● ACTION ITEM: Where an entry holds an image, skip the image but reproduce the rest word for word.

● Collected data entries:
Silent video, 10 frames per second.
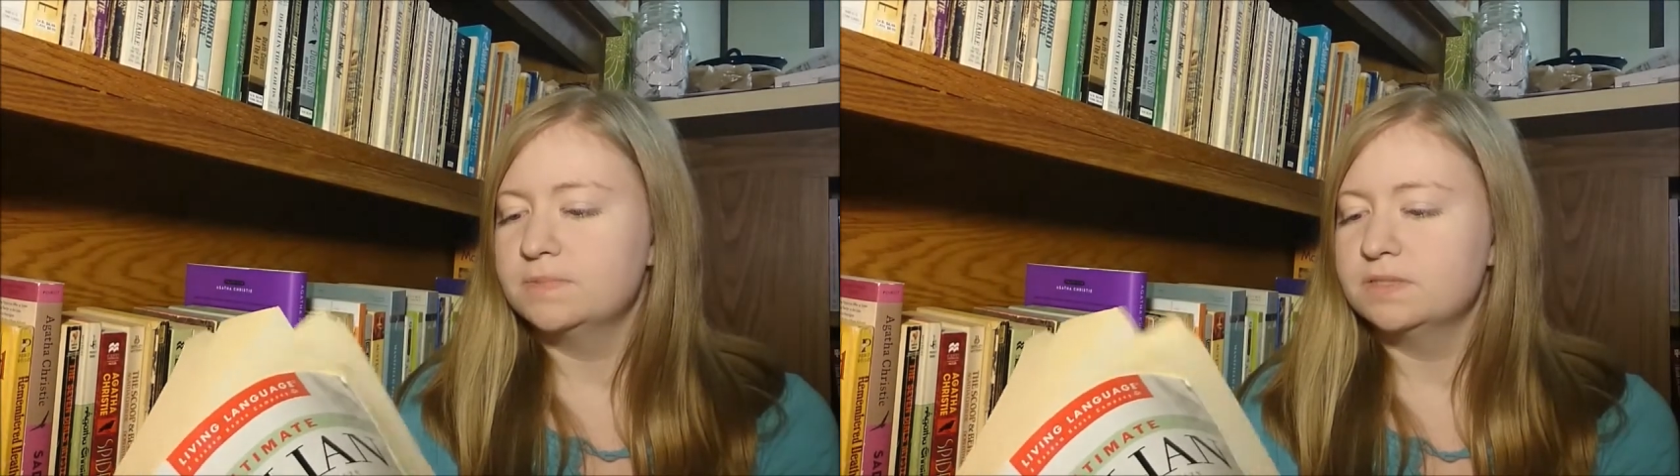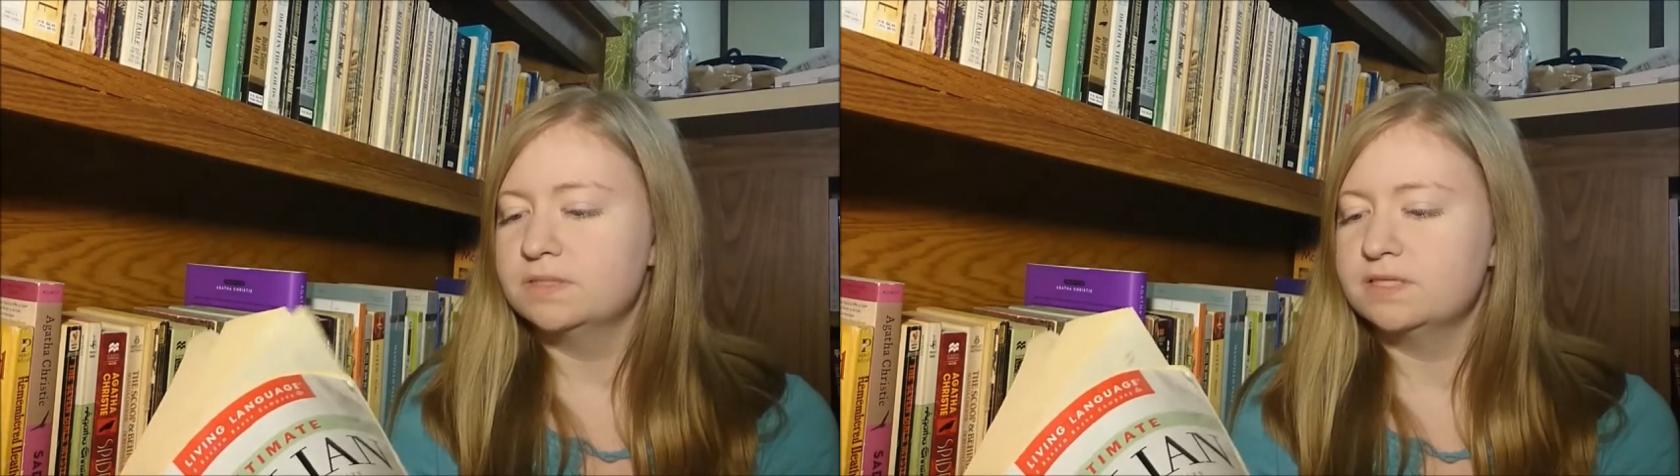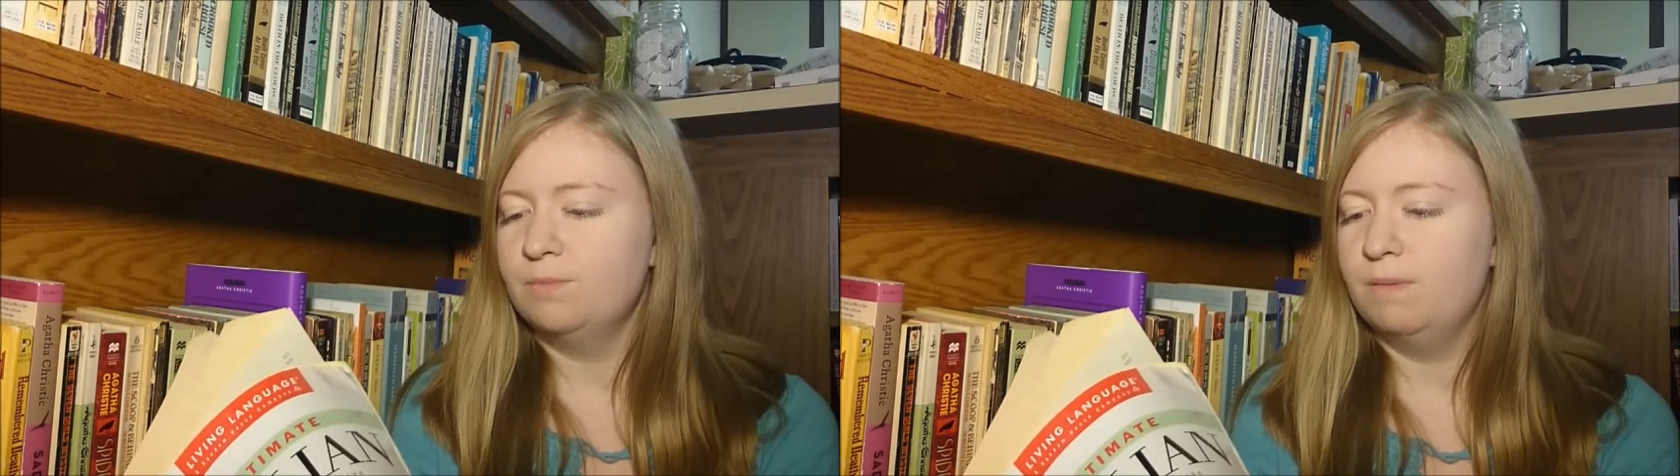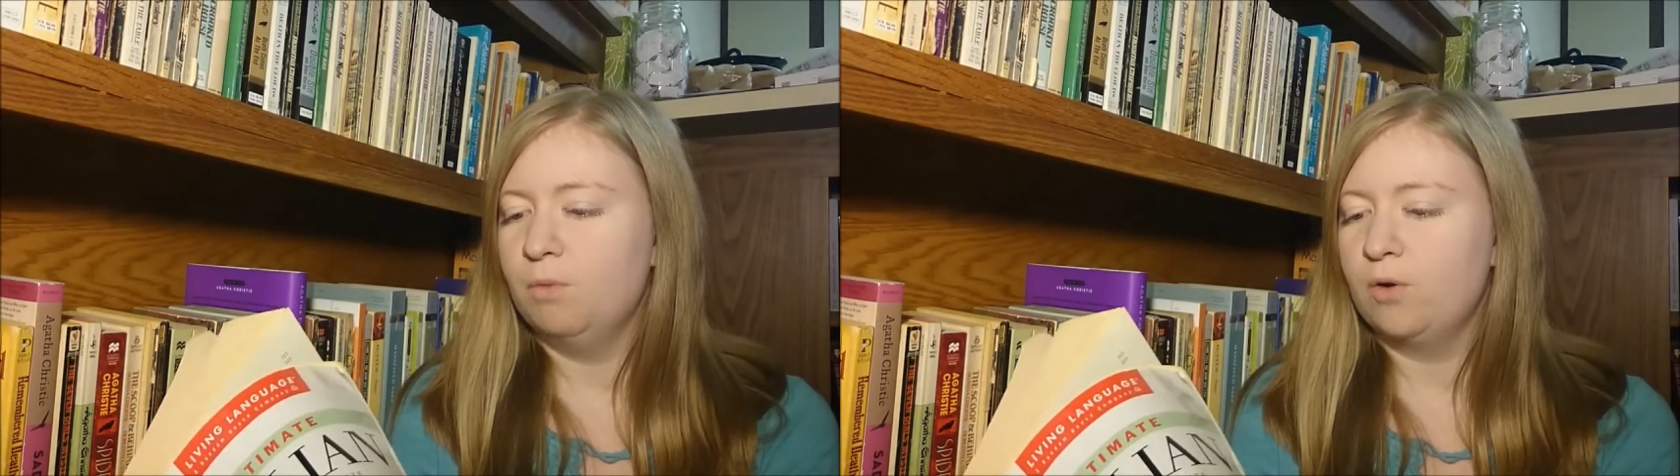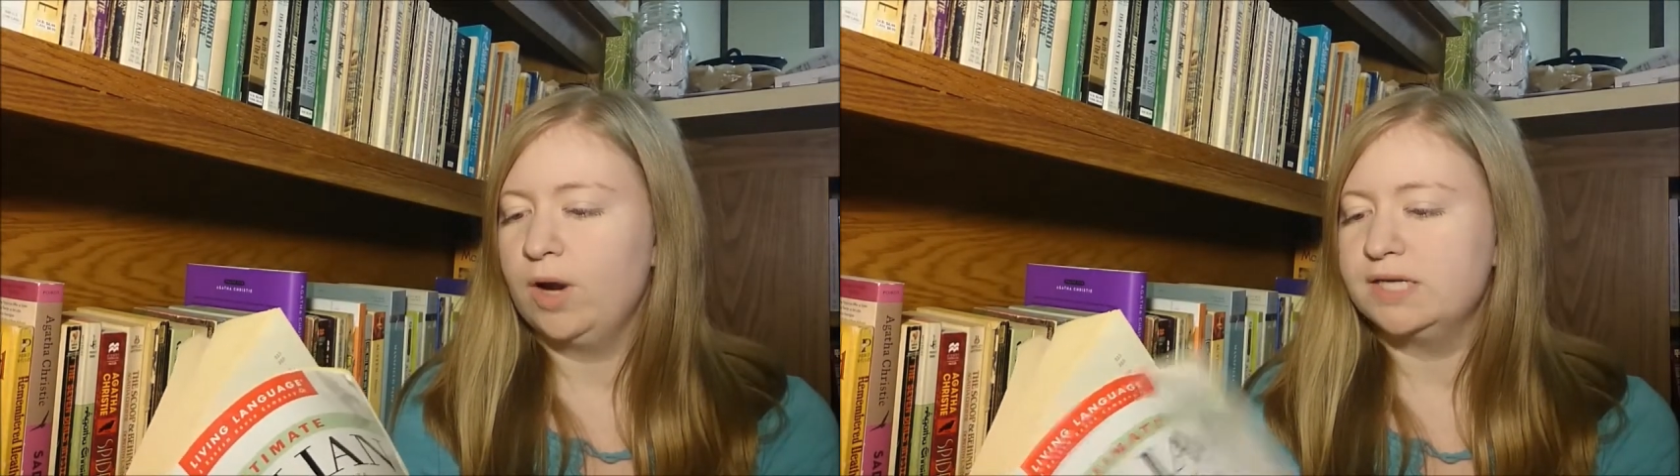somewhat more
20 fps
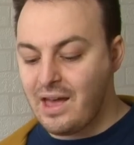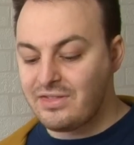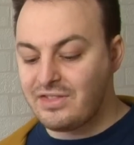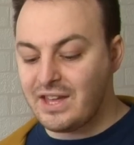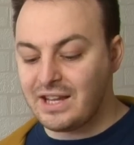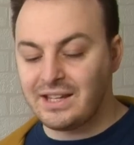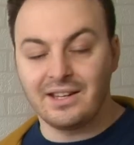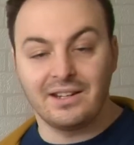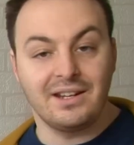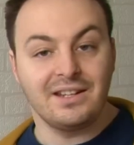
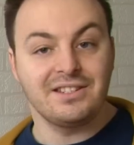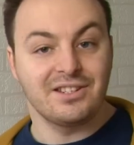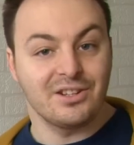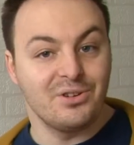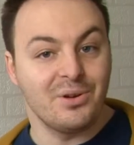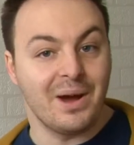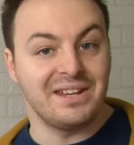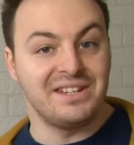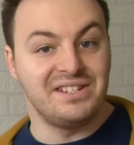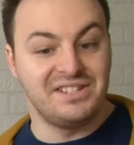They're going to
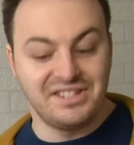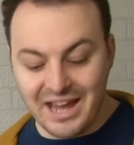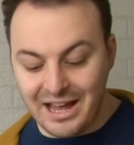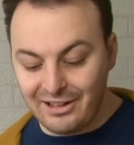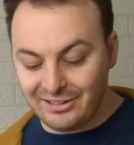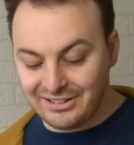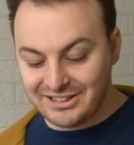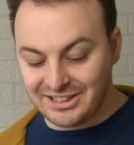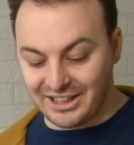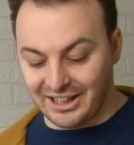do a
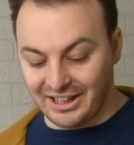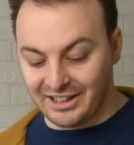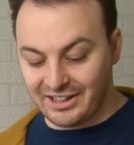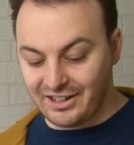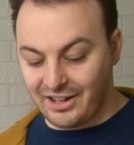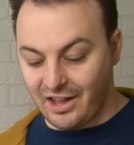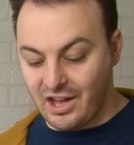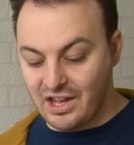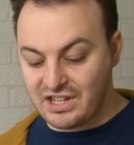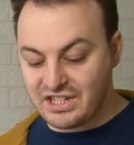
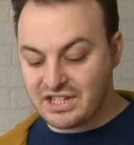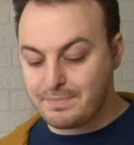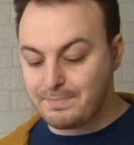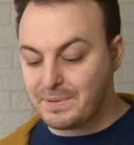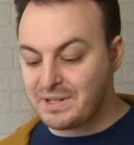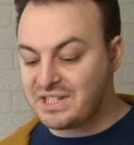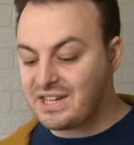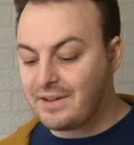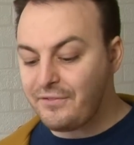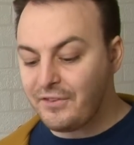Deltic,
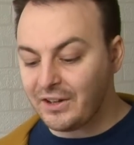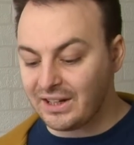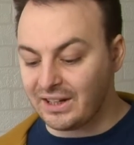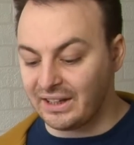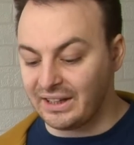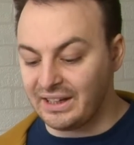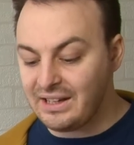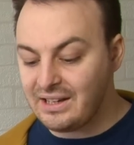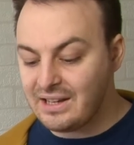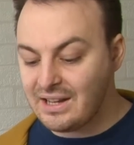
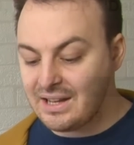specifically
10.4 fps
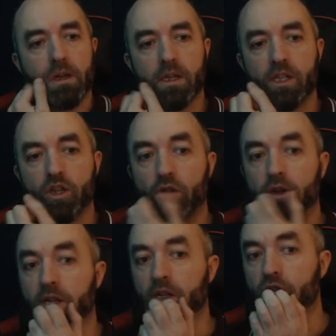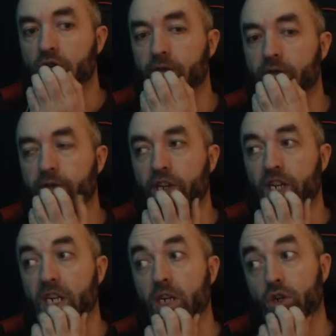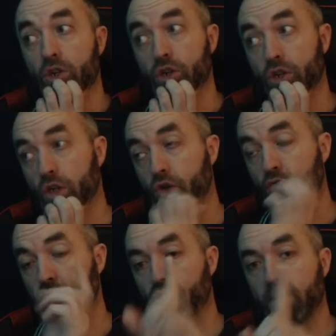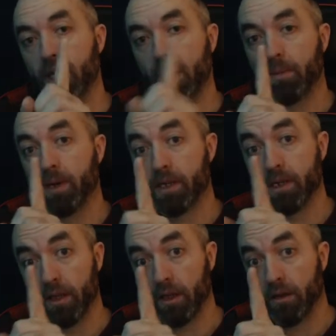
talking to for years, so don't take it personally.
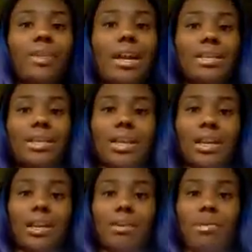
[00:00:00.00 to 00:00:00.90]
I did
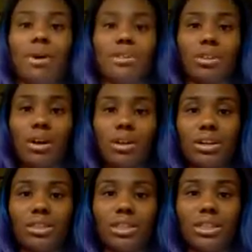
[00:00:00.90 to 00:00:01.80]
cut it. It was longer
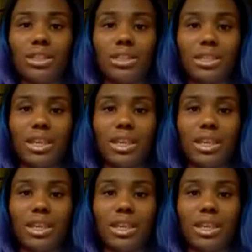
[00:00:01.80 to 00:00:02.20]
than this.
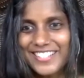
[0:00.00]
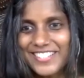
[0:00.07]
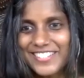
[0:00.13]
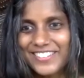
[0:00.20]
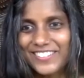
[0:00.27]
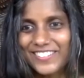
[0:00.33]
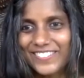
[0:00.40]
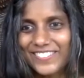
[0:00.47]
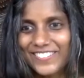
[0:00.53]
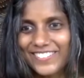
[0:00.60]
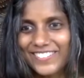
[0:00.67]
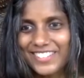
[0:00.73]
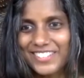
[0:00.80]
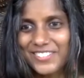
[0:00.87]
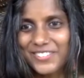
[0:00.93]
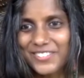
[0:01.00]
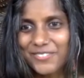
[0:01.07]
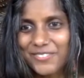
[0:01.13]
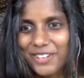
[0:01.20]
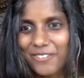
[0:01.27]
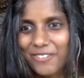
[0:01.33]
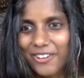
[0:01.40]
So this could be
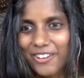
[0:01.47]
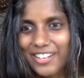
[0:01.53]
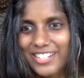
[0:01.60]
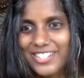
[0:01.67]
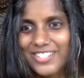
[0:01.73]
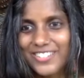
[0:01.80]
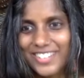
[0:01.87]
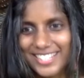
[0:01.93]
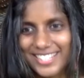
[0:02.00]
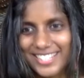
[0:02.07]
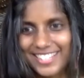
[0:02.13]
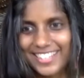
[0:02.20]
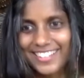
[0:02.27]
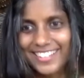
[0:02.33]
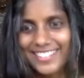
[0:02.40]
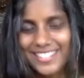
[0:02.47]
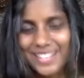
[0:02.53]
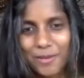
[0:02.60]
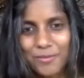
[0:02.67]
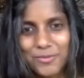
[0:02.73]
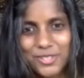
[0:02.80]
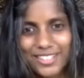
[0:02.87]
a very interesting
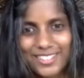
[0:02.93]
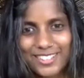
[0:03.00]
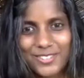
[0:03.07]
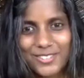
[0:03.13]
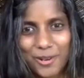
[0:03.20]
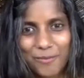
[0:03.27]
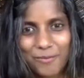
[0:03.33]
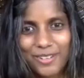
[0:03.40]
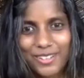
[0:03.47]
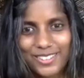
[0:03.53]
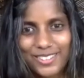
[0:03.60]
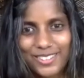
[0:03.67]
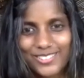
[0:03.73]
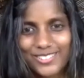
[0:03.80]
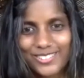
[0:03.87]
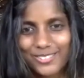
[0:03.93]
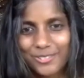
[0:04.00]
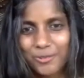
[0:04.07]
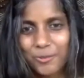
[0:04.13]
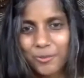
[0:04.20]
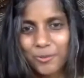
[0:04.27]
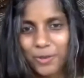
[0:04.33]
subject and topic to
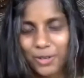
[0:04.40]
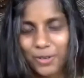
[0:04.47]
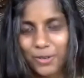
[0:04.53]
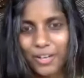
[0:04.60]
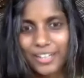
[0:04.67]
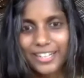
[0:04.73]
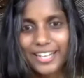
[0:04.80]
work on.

● COMPLETED EXERCISE:
Silent video, 10 frames per second.
somewhat more
20 fps
They're going to
do a
Deltic,
specifically
10.4 fps
talking to for years, so don't take it personally.
[00:00:00.00 to 00:00:00.90]
I did
[00:00:00.90 to 00:00:01.80]
cut it. It was longer
[00:00:01.80 to 00:00:02.20]
than this.
[0:00.00]
[0:00.07]
[0:00.13]
[0:00.20]
[0:00.27]
[0:00.33]
[0:00.40]
[0:00.47]
[0:00.53]
[0:00.60]
[0:00.67]
[0:00.73]
[0:00.80]
[0:00.87]
[0:00.93]
[0:01.00]
[0:01.07]
[0:01.13]
[0:01.20]
[0:01.27]
[0:01.33]
[0:01.40]
So this could be
[0:01.47]
[0:01.53]
[0:01.60]
[0:01.67]
[0:01.73]
[0:01.80]
[0:01.87]
[0:01.93]
[0:02.00]
[0:02.07]
[0:02.13]
[0:02.20]
[0:02.27]
[0:02.33]
[0:02.40]
[0:02.47]
[0:02.53]
[0:02.60]
[0:02.67]
[0:02.73]
[0:02.80]
[0:02.87]
a very interesting
[0:02.93]
[0:03.00]
[0:03.07]
[0:03.13]
[0:03.20]
[0:03.27]
[0:03.33]
[0:03.40]
[0:03.47]
[0:03.53]
[0:03.60]
[0:03.67]
[0:03.73]
[0:03.80]
[0:03.87]
[0:03.93]
[0:04.00]
[0:04.07]
[0:04.13]
[0:04.20]
[0:04.27]
[0:04.33]
subject and topic to
[0:04.40]
[0:04.47]
[0:04.53]
[0:04.60]
[0:04.67]
[0:04.73]
[0:04.80]
work on.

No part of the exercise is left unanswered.